La frontière entre les États-Unis et le Mexique n'est pas une ligne droite. Elle serpente le long de montagnes, divise des canyons et se perd à l'horizon, loin de toute trace humaine.

Luke Dittrich a appris à reconnaître les différents types de terrain et à se préparer en conséquence.

«Parfois, je dois pousser mon chariot, et la pente est si raide que je serais blessé s'il me passait dessus, dit-il. D'autres fois, la frontière disparaît au loin et je ne sais plus où je suis.»

L'expédition qu'a entreprise M. Dittrich, journaliste à Esquire, est unique: il veut parcourir la frontière entre les États-Unis et le Mexique, de l'océan Pacifique jusqu'au golfe du Mexique, un trajet de plus de 3110 km dans des endroits arides, inhospitaliers, dangereux, peu fréquentés.

M. Dittrich n'a pas de sac à dos. Il pousse un landau pour bébé, qui contient ses réserves d'eau, sa nourriture, sa tente. À portée de la main, il garde un GPS, une bouteille d'eau Nalgene et une bonbonne de gaz poivre. Le tout pèse 55kg.

Avec son reportage sur la frontière, il veut donner vie à un endroit qui fait souvent les manchettes mais que personne ne se donne la peine de parcourir. «J'avais cette idée depuis des années, mais c'est mon éditeur qui m'a lancé le défi. Il m'a donné quelques jours pour y penser, et j'ai décidé d'y aller.»

M. Dittrich n'avait qu'une seule condition: planifier des étapes au cours desquelles il pourrait rentrer chez lui, à Whitehorse, au Yukon, afin de passer du temps avec sa fille. «Ma fille a 4 ans, et je ne voulais pas être parti de la maison durant des mois. C'est pour cette raison que j'ai séparé le voyage en trois sections.»

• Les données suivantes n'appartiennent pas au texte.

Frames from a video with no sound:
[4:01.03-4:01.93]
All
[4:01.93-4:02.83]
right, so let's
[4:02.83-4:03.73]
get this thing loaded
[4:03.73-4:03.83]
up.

Il a commencé à marcher le 17 janvier à San Diego et a franchi 560 km en 22 jours, jusqu'à la petite ville d'Ajo, en Arizona. «Et j'ai pris beaucoup de journées de repos parce que j'avais des ampoules aux pieds.»

Son premier reportage, un article de 8000 mots, a été publié dans le magazine Esquire du mois de mai. Il compte en faire un deuxième à l'automne et un dernier durant l'hiver.

Première erreur

Une nuit, à 25km à l'est de la ville de Tecate, il a commis sa première erreur: planter sa tente au fond d'un canyon nommé La Gloria, dans des buissons, à une trentaine de mètres au nord de la frontière. Un agent frontalier nerveux l'a vite repéré.

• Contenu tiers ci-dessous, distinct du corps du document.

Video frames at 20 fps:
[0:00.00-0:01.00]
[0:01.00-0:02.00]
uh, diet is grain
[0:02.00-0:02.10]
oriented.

«Je lui ai expliqué que je croyais être en sécurité, caché des rôdeurs par les buissons, et assez loin de la frontière. Il m'a répondu que les trafiquants adoraient passer ici pour les mêmes raisons. Je n'ai pas très bien dormi cette nuit-là.»

Sans le savoir, M. Dittrich déclenchait les capteurs souterrains installés par les agents frontaliers américains. Ces derniers étaient étonnés de trouver un voyageur en plein désert.

«Les agents demandent à voir les semelles de mes souliers. Ils les comparent avec les empreintes qu'ils voient sur le sol, pour éviter de les confondre avec celles des gens qui traversent la frontière.»

La crainte de rencontrer des trafiquants ou des membres de cartels occupait son esprit avant le périple. M. Dittrich a vite compris que les probabilités qu'il croise quelqu'un -n'importe qui- étaient faibles.

«J'imaginais la frontière comme un endroit plein d'action, mais j'ai passé mes journées complètement seul. Les gens qui traversent la frontière viennent pour travailler ou rejoindre leur famille. Les risques de tomber sur des criminels violents sont faibles.»

Dans un bar de Yuma, on lui a appris que, durant la récente construction du mur de la frontière, des cartels mexicains avaient maquillé leurs camions pour qu'ils ressemblent à ceux des entrepreneurs qui allaient et venaient dans le désert. «Cet été-là, les narcotrafiquants pouvaient se déplacer librement, sans éveiller les soupçons des agents», dit-il.

Il s'est souvenu de cette anecdote quelques jours plus tard, quand un camion aux couleurs des services frontaliers s'est arrêté à sa hauteur, mais dont les occupants n'étaient pas en uniforme.

«Je me suis senti vulnérable. Dans ces situations-là, on commence à imaginer toutes sortes de scénarios. Le désert produit cette réaction. Il vous rend parano.»